Olympics: American boxer Shields wears two gold medals around her neck

Sports Sunday 21/August/2016 22:47 PM
By: Times News Service
Olympics: American boxer Shields wears two gold medals around her neck

Rio de Janeiro: Claressa Shields brought one gold medal to the ring with her and left with two hanging around her neck after retaining her Olympic middleweight title and making U.S. boxing history on Sunday.
As a gesture of confidence, having the 2012 gold at hand in the expectation of showing it off with another took some beating.
But so too does Shields, who has not lost a fight since 2012 and is her country's first double boxing champion in 112 years.
"At London I knew I was going to win and I knew I was going to win here," Shields told reporters after the unanimous decision over Nouchka Fontijn of the Netherlands.
"I've worked so hard to be here. You know not everybody can be an Olympic gold medallist. I'm a two-time Olympic gold medallist. Oh my god, I can't believe I just said that," she exclaimed.
Shields knew long before the result was confirmed, and the winner's hand raised by the Vietnamese referee, that the gold was hers.
Climbing out of the ring after the announcement, she ran around the arena with the U.S. flag held aloft before wrapping it around her.
Two together
On the podium, she slipped the gold won in London four years ago around her neck to stand and sing the anthem with the two together.
"I just wanted to win the first two rounds clear, that's all I wanted, when I came back to the corner they were saying you got that round, you got that round. I said I have to be smart," she said of the fight.

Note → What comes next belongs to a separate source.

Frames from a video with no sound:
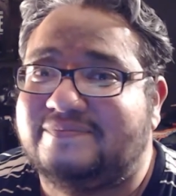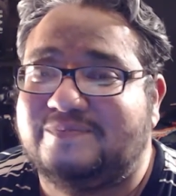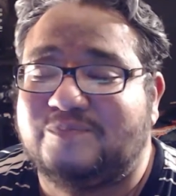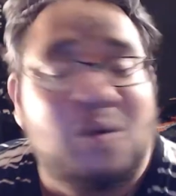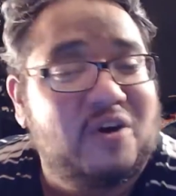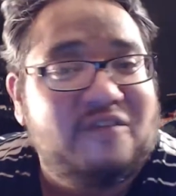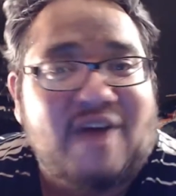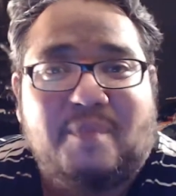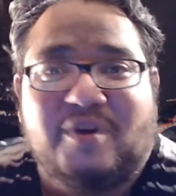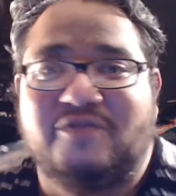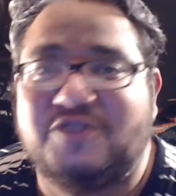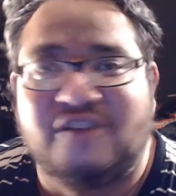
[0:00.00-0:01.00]
What would have happened
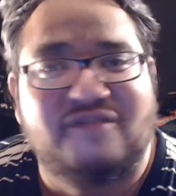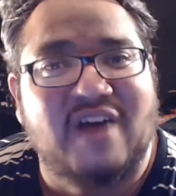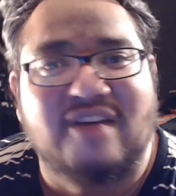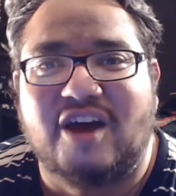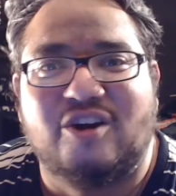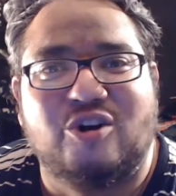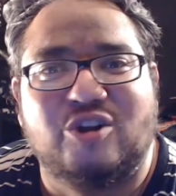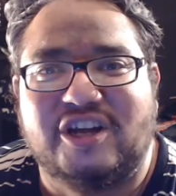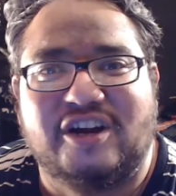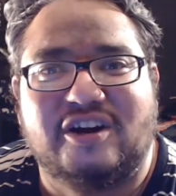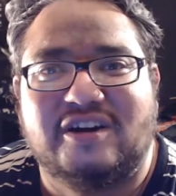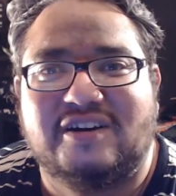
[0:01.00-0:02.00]
if she had found out earlier?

Shields won the first three rounds 10-9, 10-9, 10-9 but the fourth was closer, with two of the judges giving it to her Dutch opponent.
Fontijn's medal was the first by a Dutch boxer since heavyweight Arnold Vanderlyde and light-middleweight Orhan Delibas won bronze and silvers in 1992.

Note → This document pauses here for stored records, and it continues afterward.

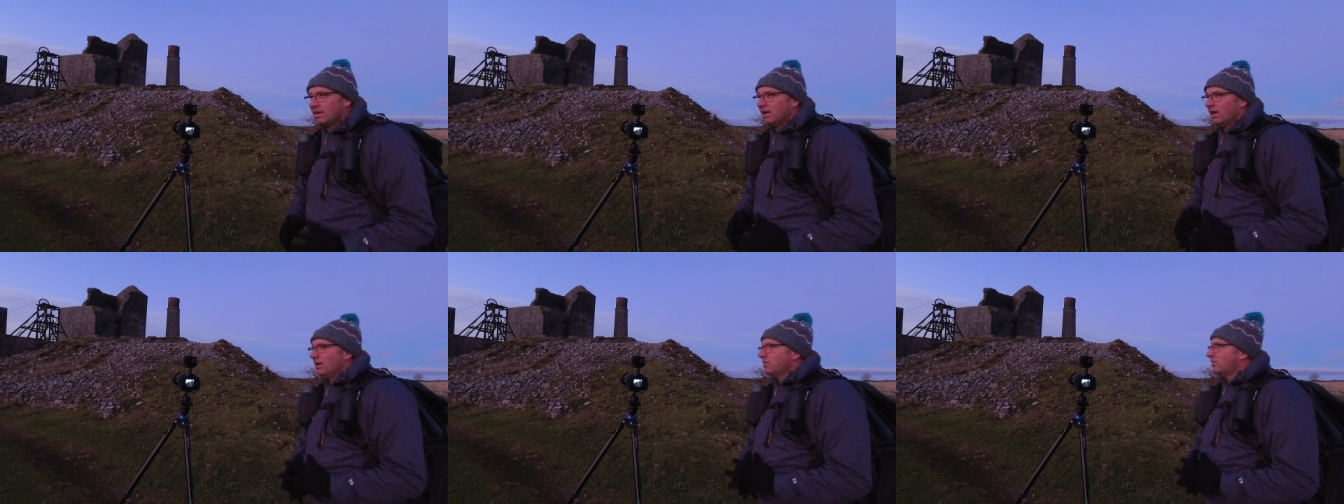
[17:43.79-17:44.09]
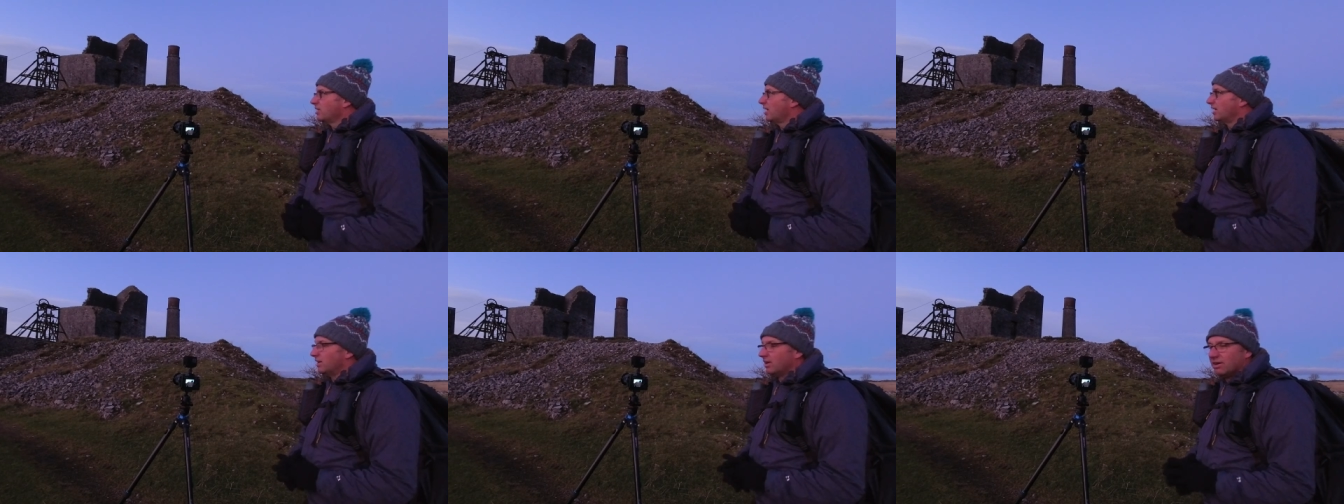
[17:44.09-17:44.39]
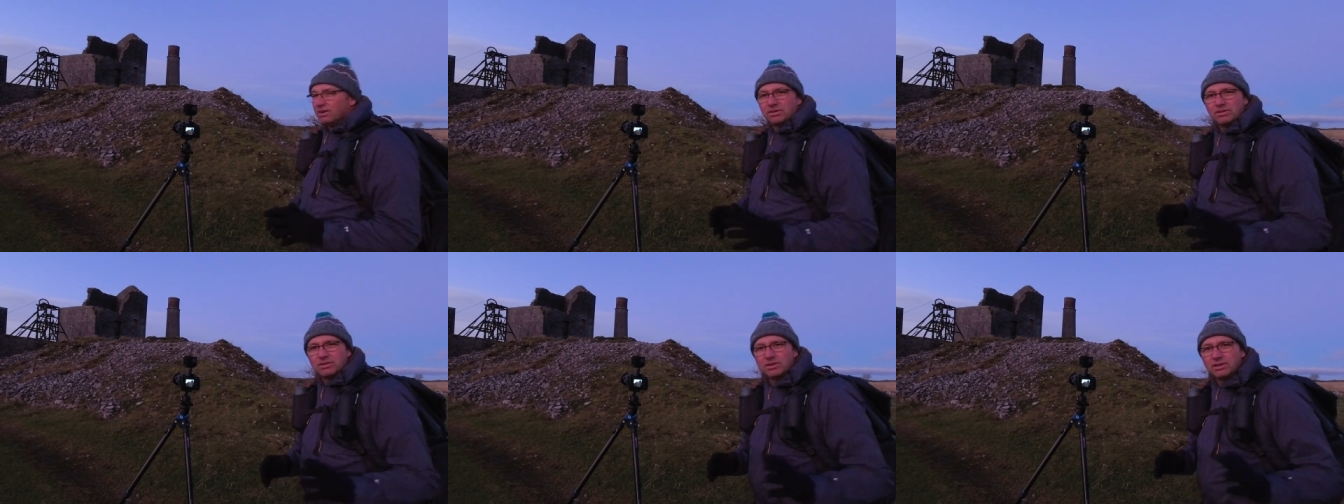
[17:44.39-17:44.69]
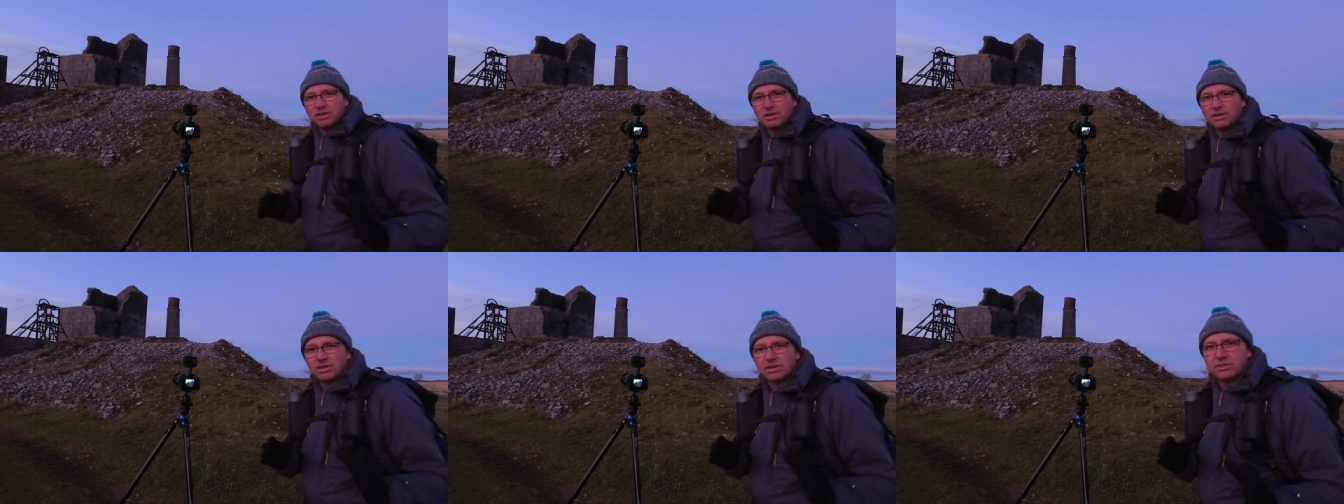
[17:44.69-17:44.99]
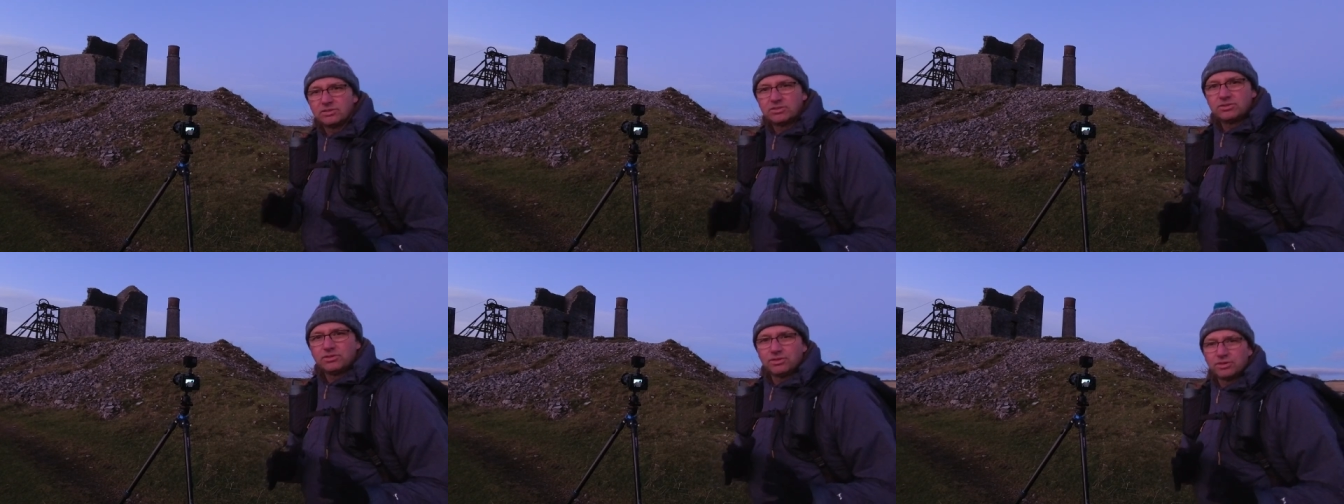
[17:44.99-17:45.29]
Okay, I'm going to
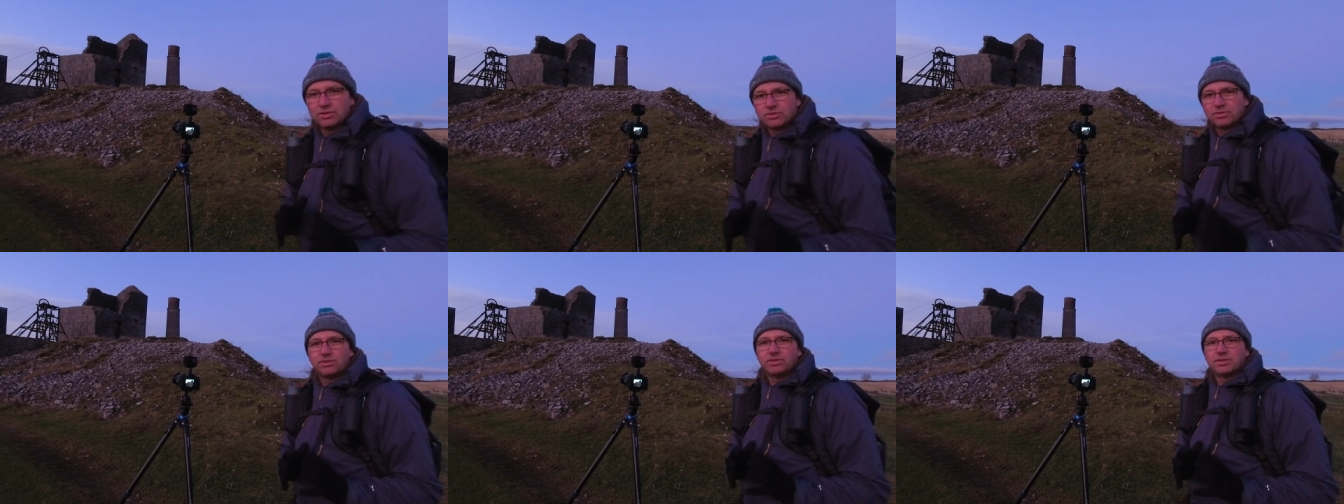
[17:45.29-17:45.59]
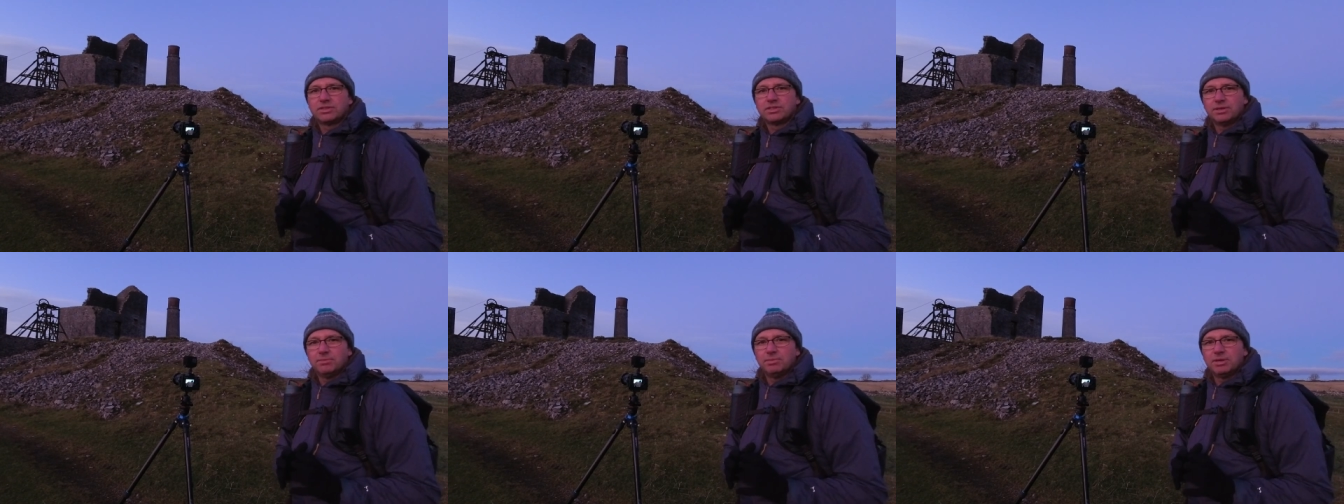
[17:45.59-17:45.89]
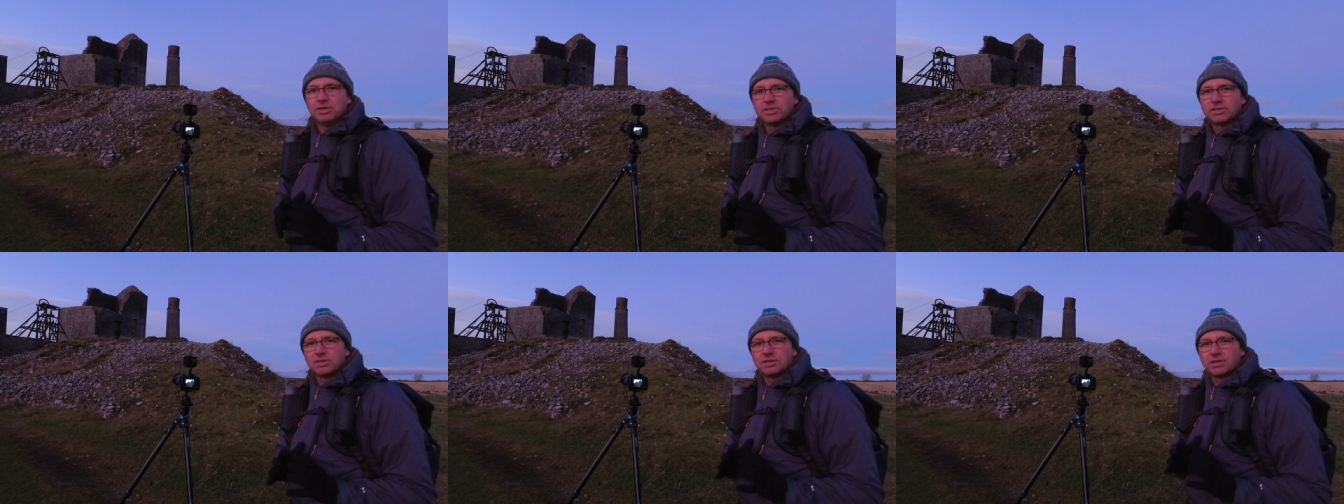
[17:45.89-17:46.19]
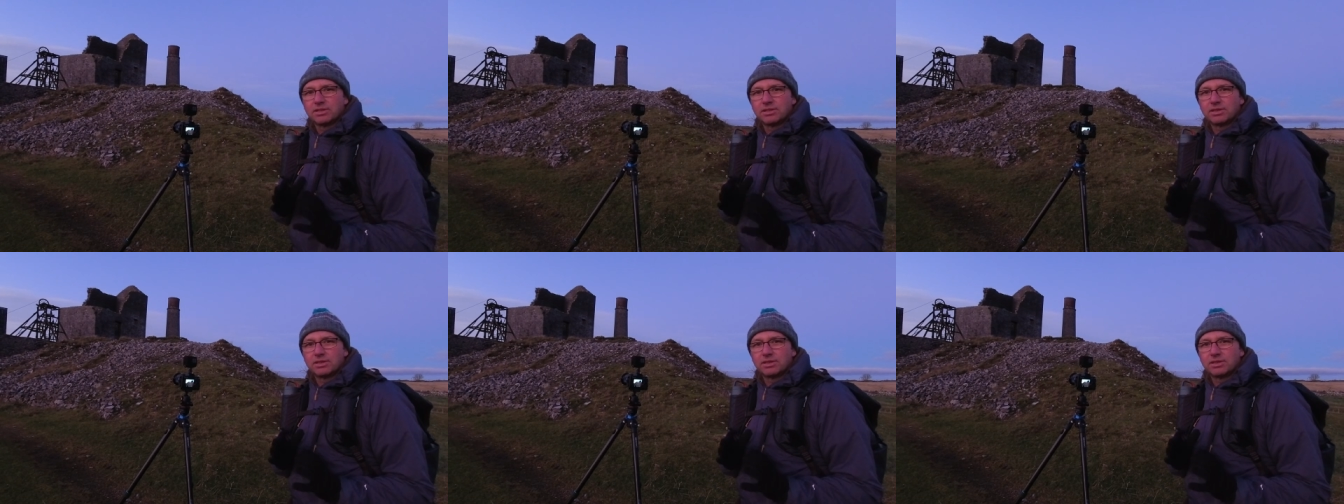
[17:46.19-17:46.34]
talk you through this image because I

Kazakhstan's Dariga Shakimova and China's Li Qian took the bronze medals as losing semifinalists.
The last American boxer to win two gold medals was Oliver Kirk, who claimed bantamweight and featherweight titles at the same 1904 St. Louis Olympics, where only U.S. boxers took part.
Women's boxing was introduced to the Olympics in 2012 and Shields, unbeaten since then, follows Britain's Nicola Adams -- who successfully defended her flyweight title on Saturday -- as a double champion.